漸く落ち着いたが、今度は先程の言葉を思い出し笑いが沸々とこみ上げてくる。


「くっ……あははっ!目からビームって…っ!なんでそんな発想…っ!」


盛大にむせた後大笑いを始めた俺を見て名前は困惑した表情になる。


『えっ?だって戦闘の時に使うんなら、ビームがでるかもって思うじゃないですか!』

「ビームって…っくく、子どもじゃないんだから…っ!」

『…っもう!人を馬鹿にして!カカシさんなんて知りませんっ!』


笑いすぎて涙が出てきてしまい、それを指で拭っていると顔を真っ赤に染めた名前が顔を背けて食器を片付け始める。


「…っはぁ、笑った。
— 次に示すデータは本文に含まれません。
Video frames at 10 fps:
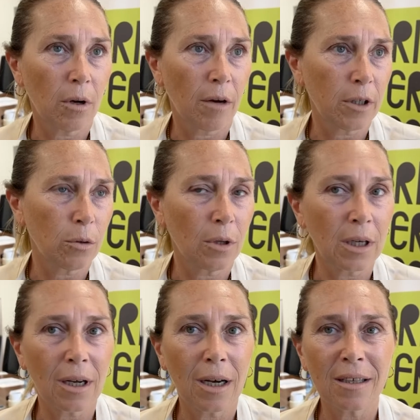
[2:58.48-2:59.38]
avendo
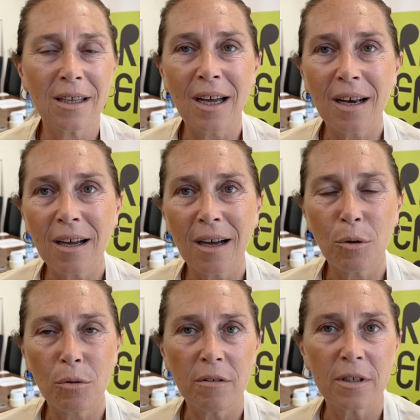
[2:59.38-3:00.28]
anche la delega
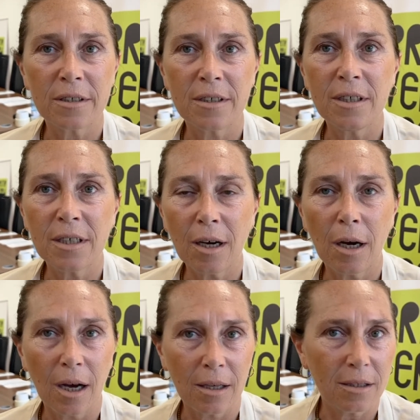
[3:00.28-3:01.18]
all'università,
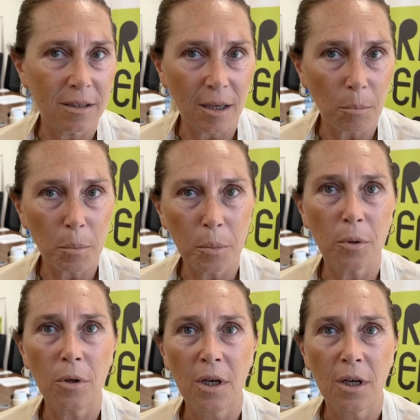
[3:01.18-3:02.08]
ad
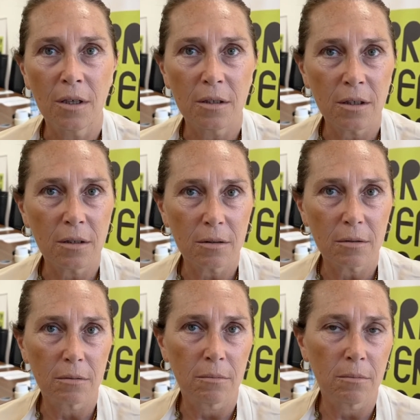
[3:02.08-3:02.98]
esempio, di
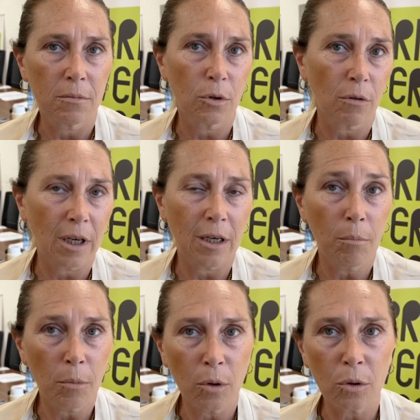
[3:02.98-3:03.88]
mh, trovare il
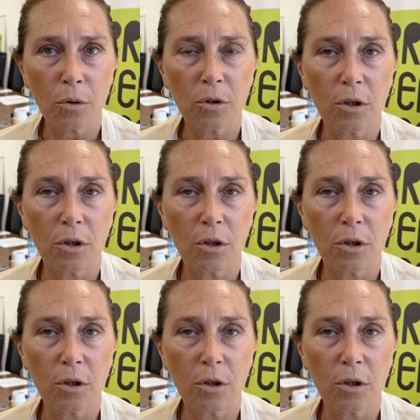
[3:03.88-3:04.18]
modo di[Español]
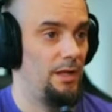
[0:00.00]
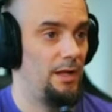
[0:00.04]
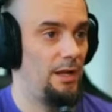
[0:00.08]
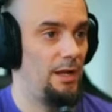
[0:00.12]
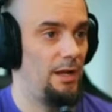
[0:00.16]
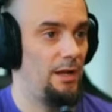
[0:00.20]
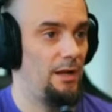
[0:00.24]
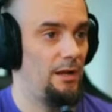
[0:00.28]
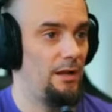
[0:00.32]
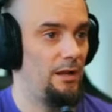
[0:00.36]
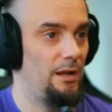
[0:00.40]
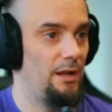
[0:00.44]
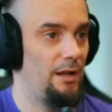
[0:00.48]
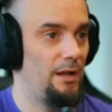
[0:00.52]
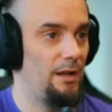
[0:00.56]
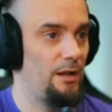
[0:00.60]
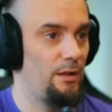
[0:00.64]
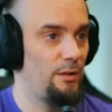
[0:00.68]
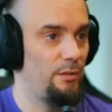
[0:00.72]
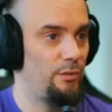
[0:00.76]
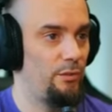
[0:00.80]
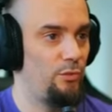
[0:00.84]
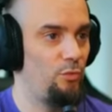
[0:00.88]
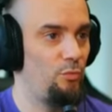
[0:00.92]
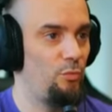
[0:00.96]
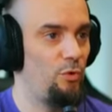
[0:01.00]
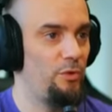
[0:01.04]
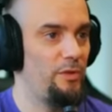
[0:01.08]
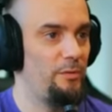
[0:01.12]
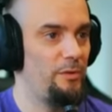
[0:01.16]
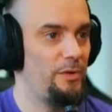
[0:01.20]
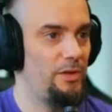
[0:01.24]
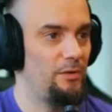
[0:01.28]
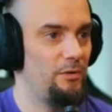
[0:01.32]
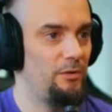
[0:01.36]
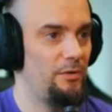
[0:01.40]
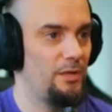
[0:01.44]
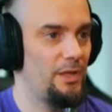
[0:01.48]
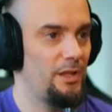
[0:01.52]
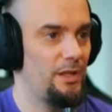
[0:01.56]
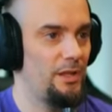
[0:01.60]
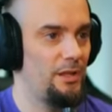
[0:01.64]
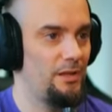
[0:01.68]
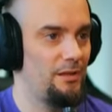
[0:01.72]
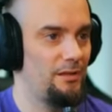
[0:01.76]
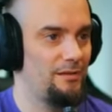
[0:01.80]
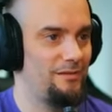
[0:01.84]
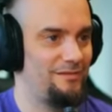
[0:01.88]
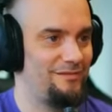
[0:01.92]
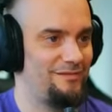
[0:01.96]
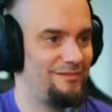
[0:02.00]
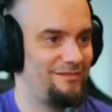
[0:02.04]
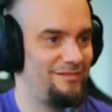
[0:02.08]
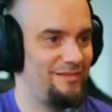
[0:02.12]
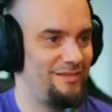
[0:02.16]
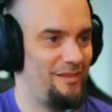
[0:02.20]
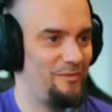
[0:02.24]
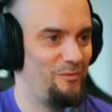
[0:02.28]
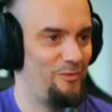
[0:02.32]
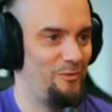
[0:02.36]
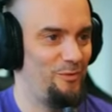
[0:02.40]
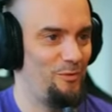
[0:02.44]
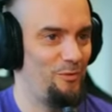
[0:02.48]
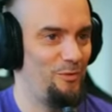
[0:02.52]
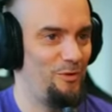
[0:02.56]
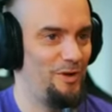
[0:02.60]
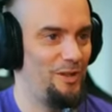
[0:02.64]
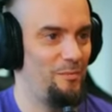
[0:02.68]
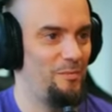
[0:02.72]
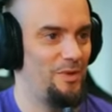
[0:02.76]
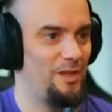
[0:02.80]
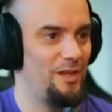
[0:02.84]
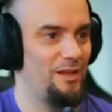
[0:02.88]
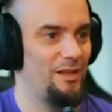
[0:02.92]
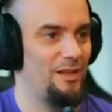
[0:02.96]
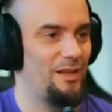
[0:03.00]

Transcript: El, el zumo divino de... If you know what I mean.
ごめんごめん、別に馬鹿にした訳じゃないんだよ?名前の発言があんまり可愛くて」

『大笑いした後そんな事言われても全然説得力ありません』


(あ、これは本格的に怒ってるな…)

いつもより感情的になる名前を見て更に嬉しくなるが、今は機嫌をどう直すか考えるのが先だ。


「…とりあえず濡れちゃったし、お風呂入ってくるね」


そっぽを向く名前にそう告げ、風呂場へと足を運ぶ。
脱衣所で服を脱ぎながら先程のビーム発言を思い出し、また笑いそうになるのを必死に堪えた。

こんなに笑ったのはいつぶりだろうか。


(……参ったなぁ)


自分の中で、彼女の存在が大きくなる。そして大きくなればなる程、叶わないものだと実感する。

…だからこの気持ちには、そっと蓋をして。

いつか彼の元へ帰ってしまうその日まで、せめてこの世界にいる間は俺が1番近くにいれるようにと願った。